- _WHAT YOU ARE ASKED TO DO_:
Restate the data word for word and leave the images out.

- _INFORMATION GIVEN_:
==*==

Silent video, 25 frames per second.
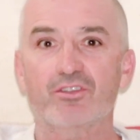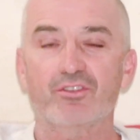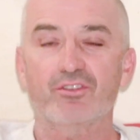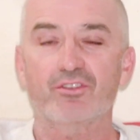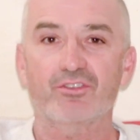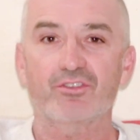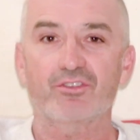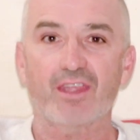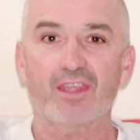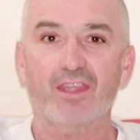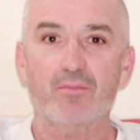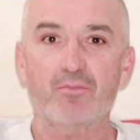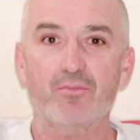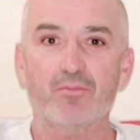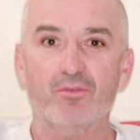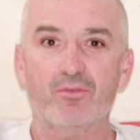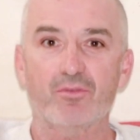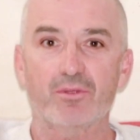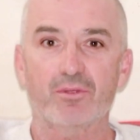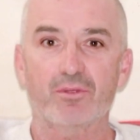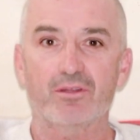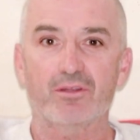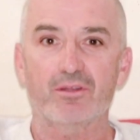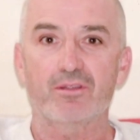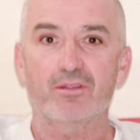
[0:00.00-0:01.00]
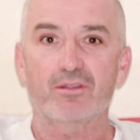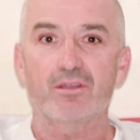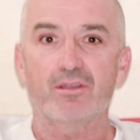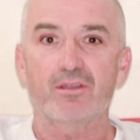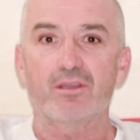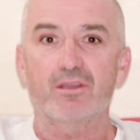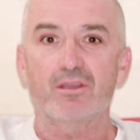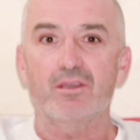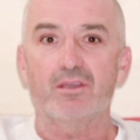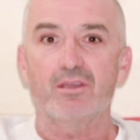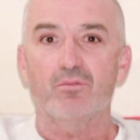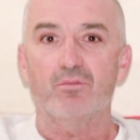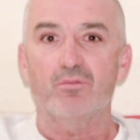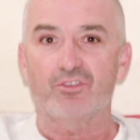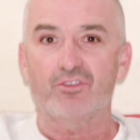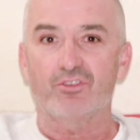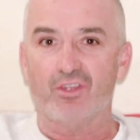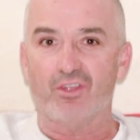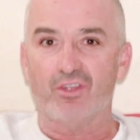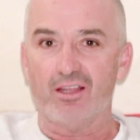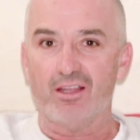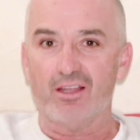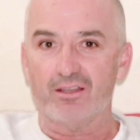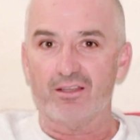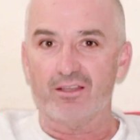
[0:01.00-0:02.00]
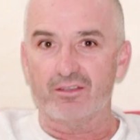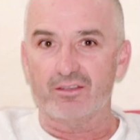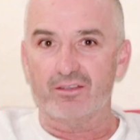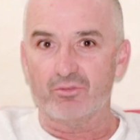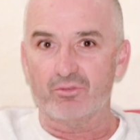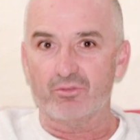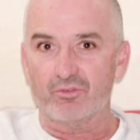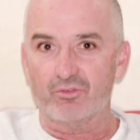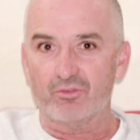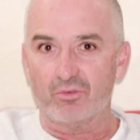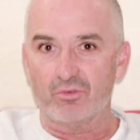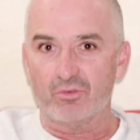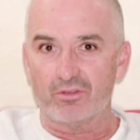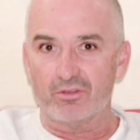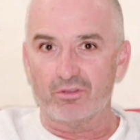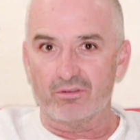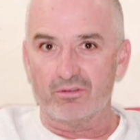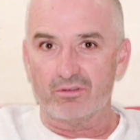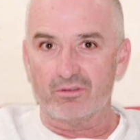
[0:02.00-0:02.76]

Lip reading: escaped from it, were silent, was what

==*==

- _RESULT FOR THIS TASK_:
Silent video, 25 frames per second.
[0:00.00-0:01.00]
[0:01.00-0:02.00]
[0:02.00-0:02.76]

Lip reading: escaped from it, were silent, was what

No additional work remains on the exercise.